For the data that follows, return each line unchanged and drop the pictures.

Data provided:
_____

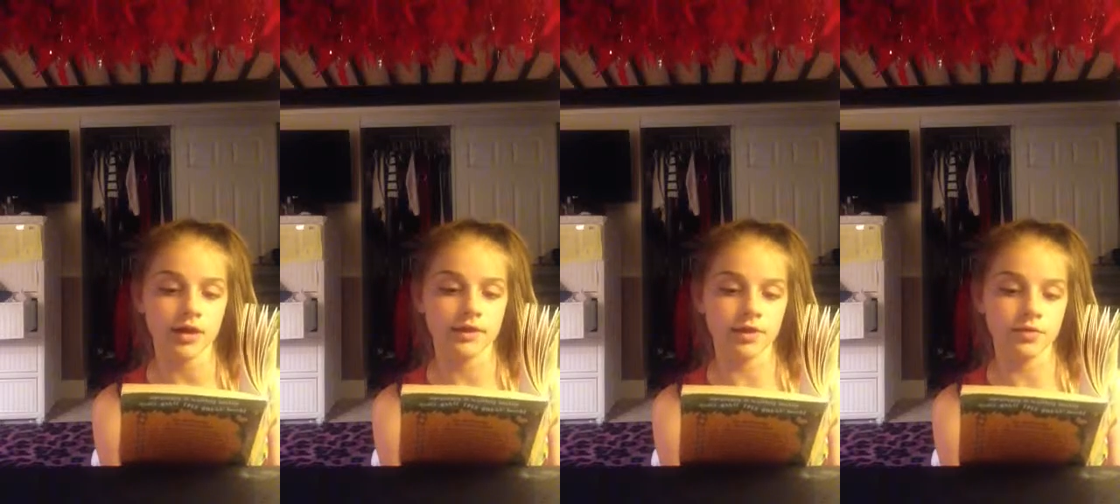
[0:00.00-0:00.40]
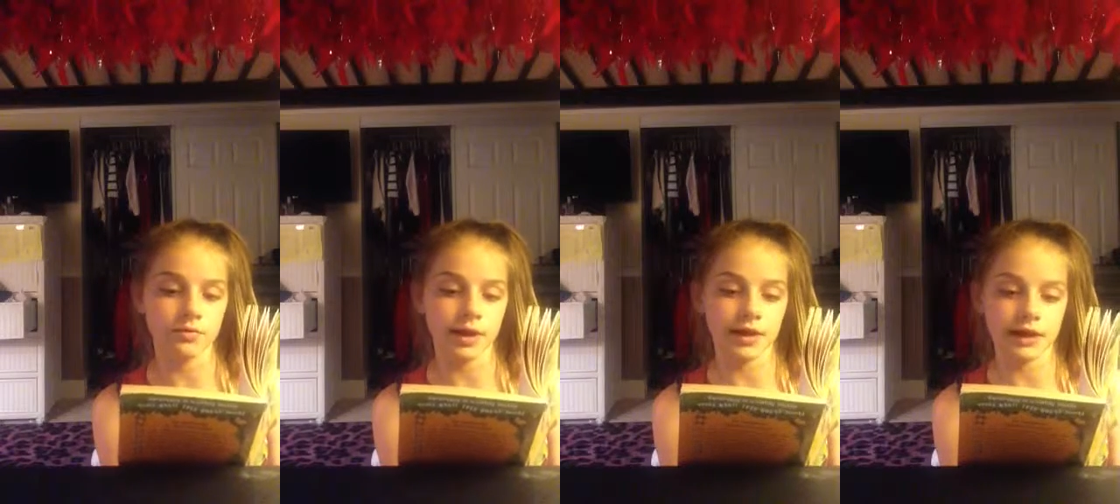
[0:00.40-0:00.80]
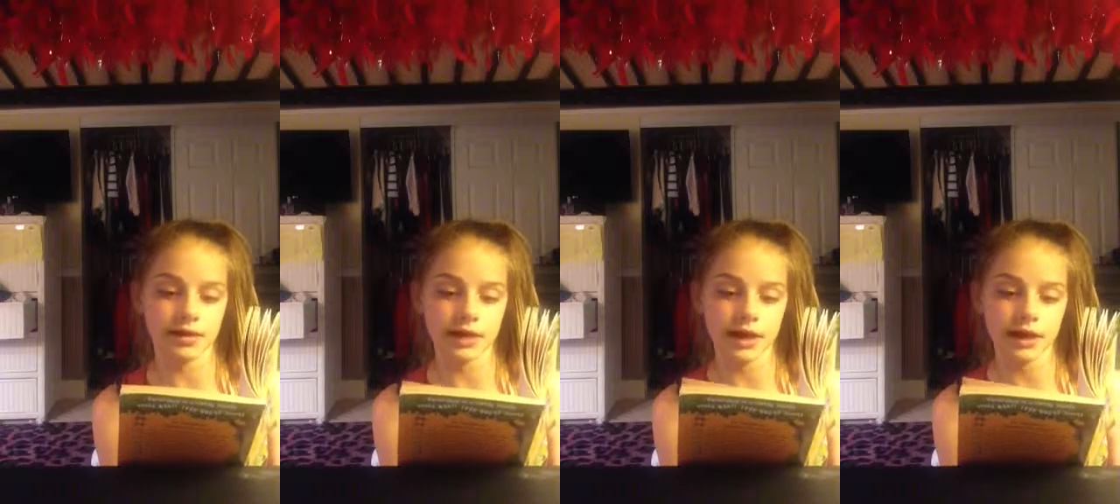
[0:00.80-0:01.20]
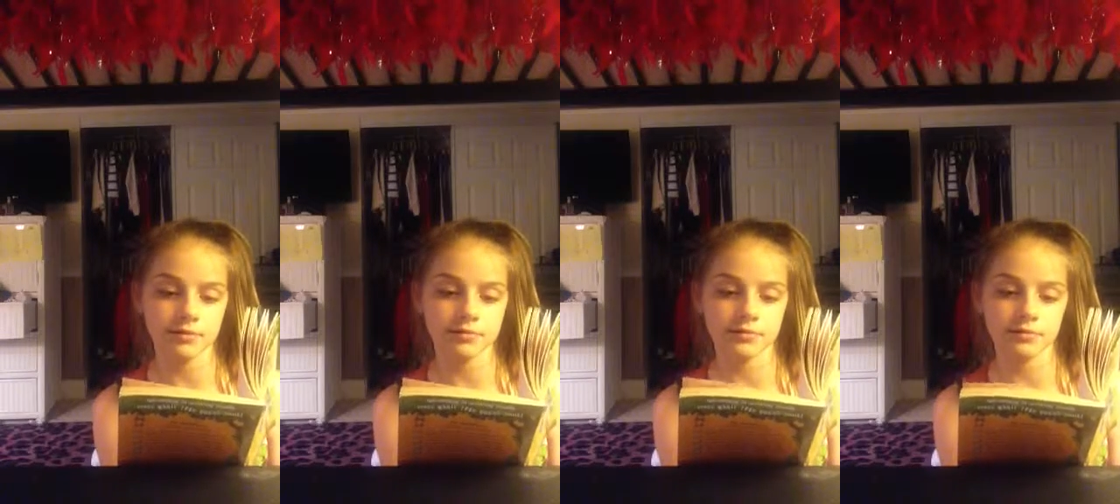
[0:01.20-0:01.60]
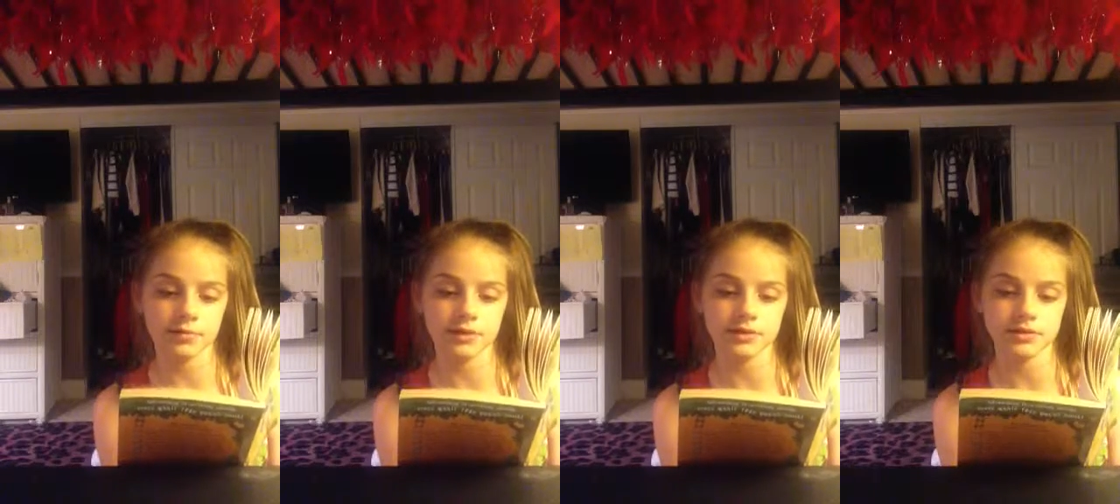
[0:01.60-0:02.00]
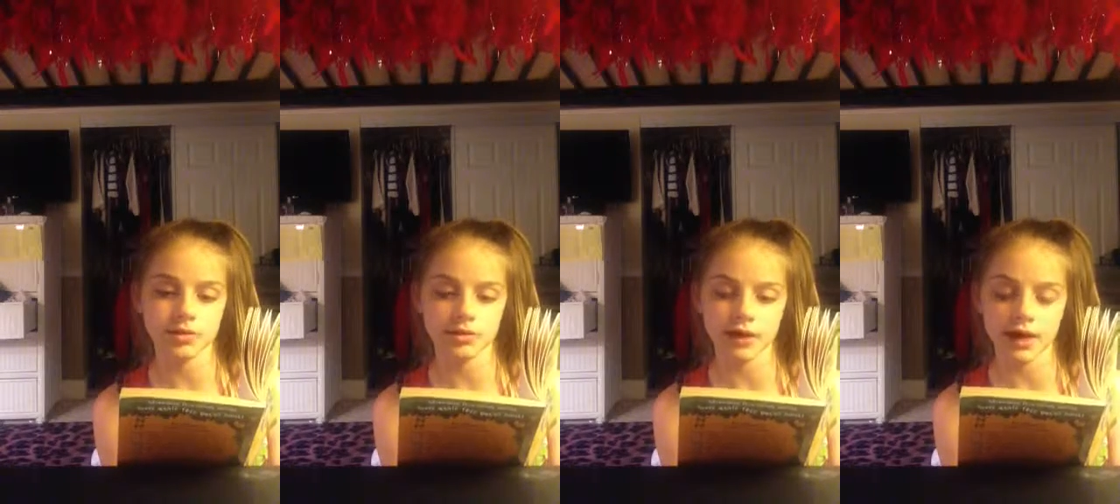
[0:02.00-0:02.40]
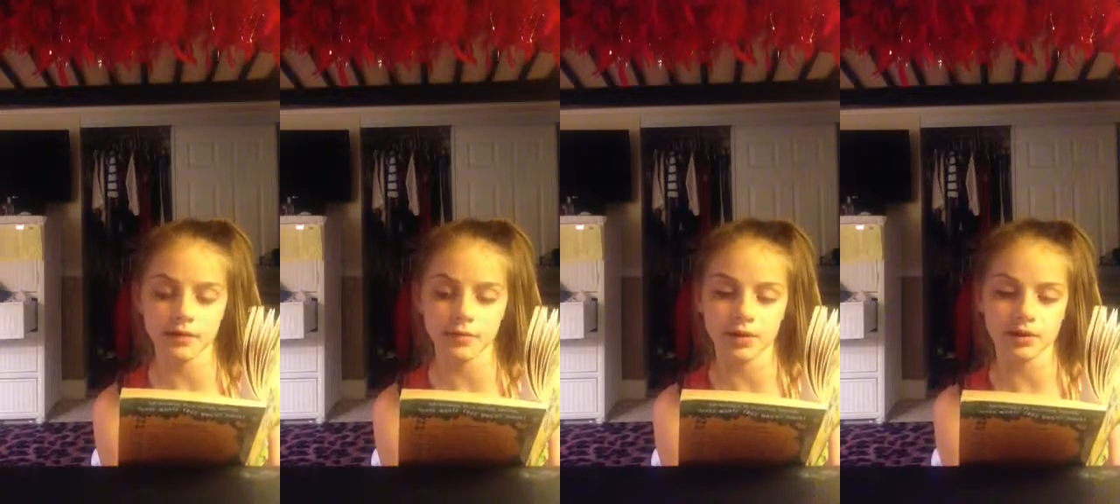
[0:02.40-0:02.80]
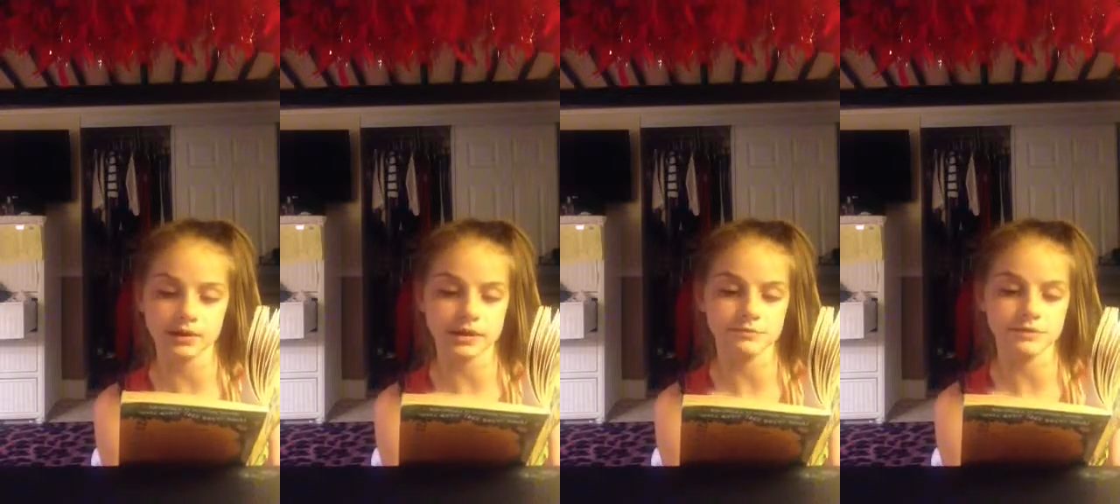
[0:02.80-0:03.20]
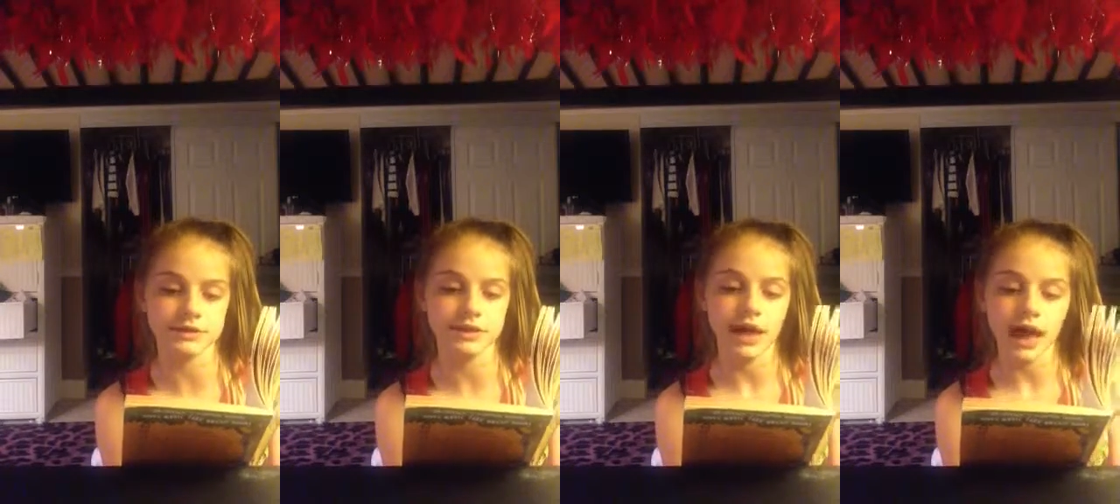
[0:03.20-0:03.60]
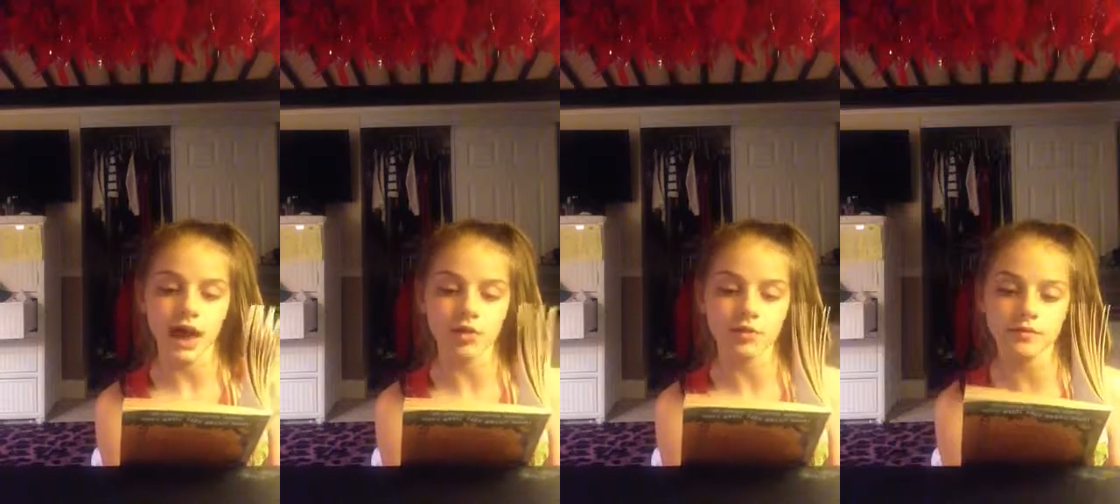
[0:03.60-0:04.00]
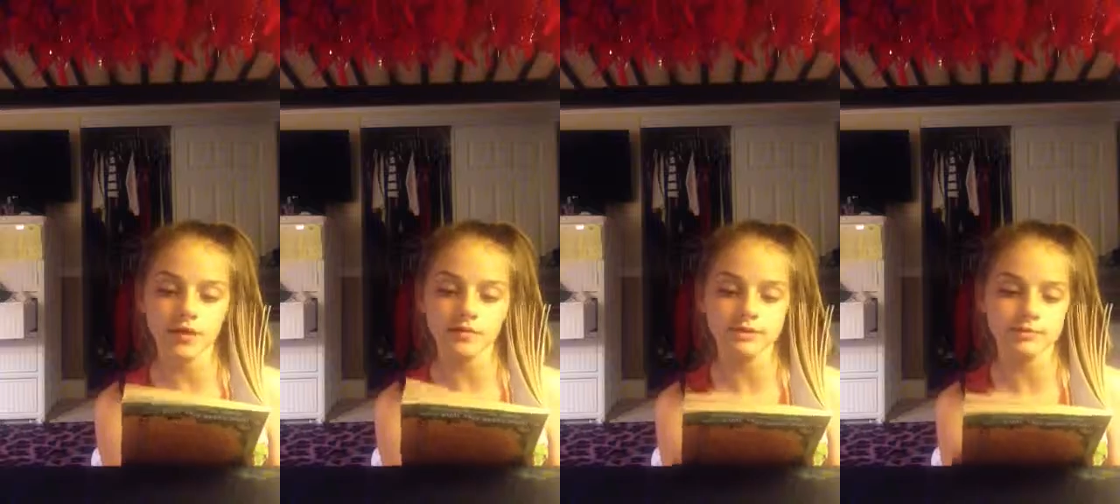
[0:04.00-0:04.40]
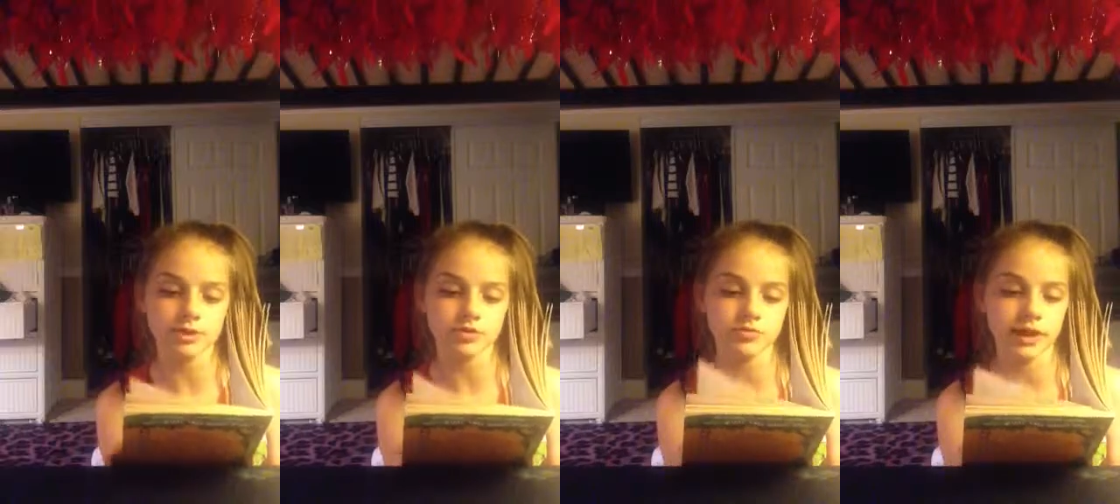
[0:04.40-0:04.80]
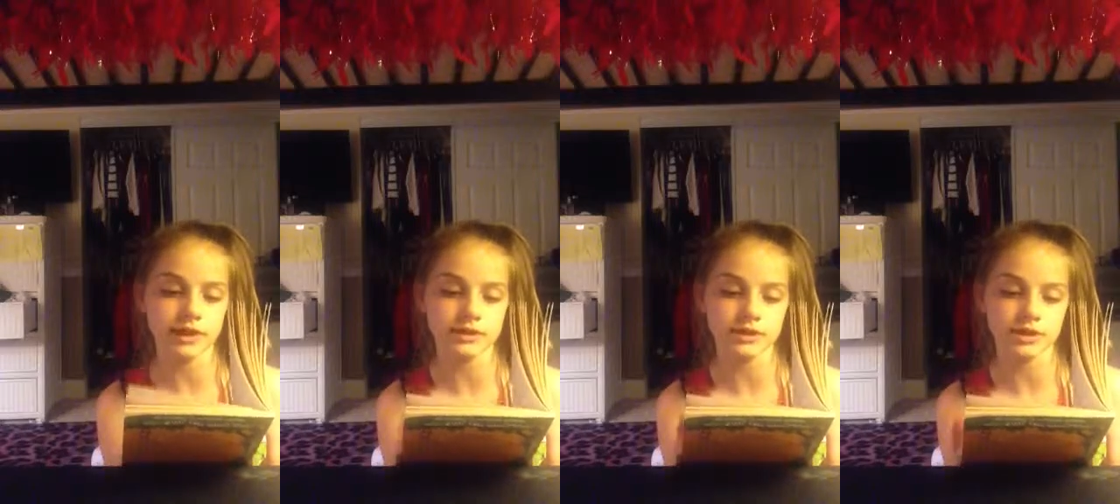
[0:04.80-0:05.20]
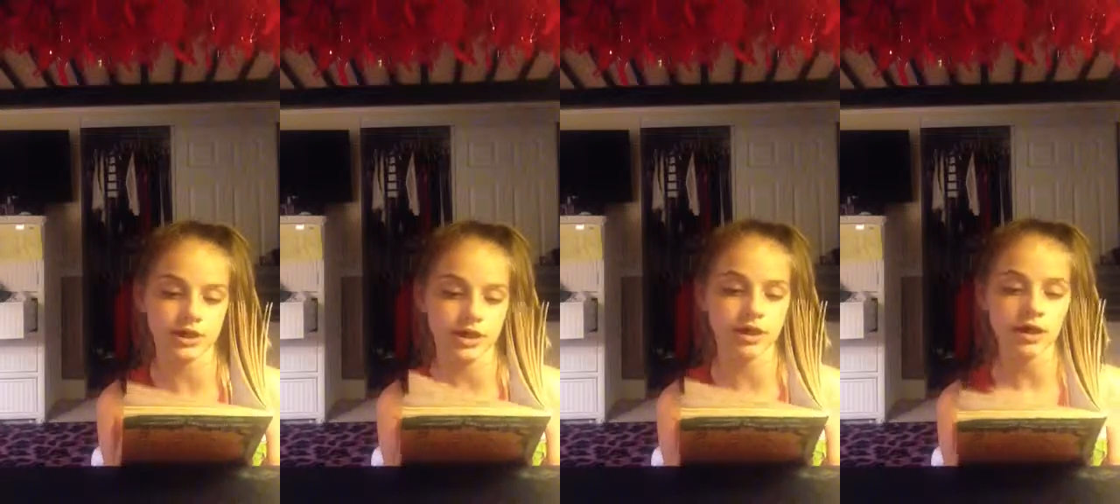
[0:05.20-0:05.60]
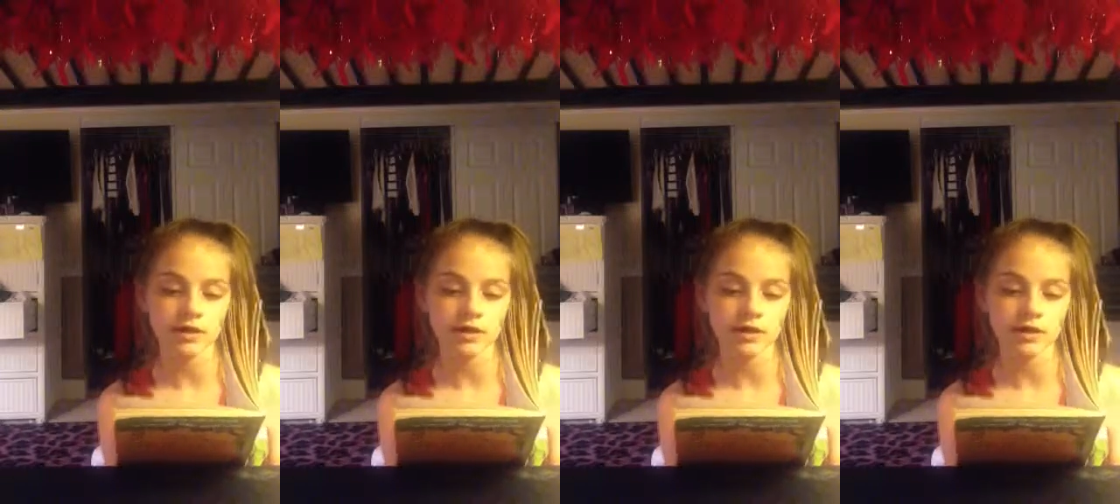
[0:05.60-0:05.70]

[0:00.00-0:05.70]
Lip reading: No pioneer cabins, no Native American teepees. "How can we find the special writing?" said Jack.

_____

Your solution:
[0:00.00-0:00.40]
[0:00.40-0:00.80]
[0:00.80-0:01.20]
[0:01.20-0:01.60]
[0:01.60-0:02.00]
[0:02.00-0:02.40]
[0:02.40-0:02.80]
[0:02.80-0:03.20]
[0:03.20-0:03.60]
[0:03.60-0:04.00]
[0:04.00-0:04.40]
[0:04.40-0:04.80]
[0:04.80-0:05.20]
[0:05.20-0:05.60]
[0:05.60-0:05.70]

[0:00.00-0:05.70]
Lip reading: No pioneer cabins, no Native American teepees. "How can we find the special writing?" said Jack.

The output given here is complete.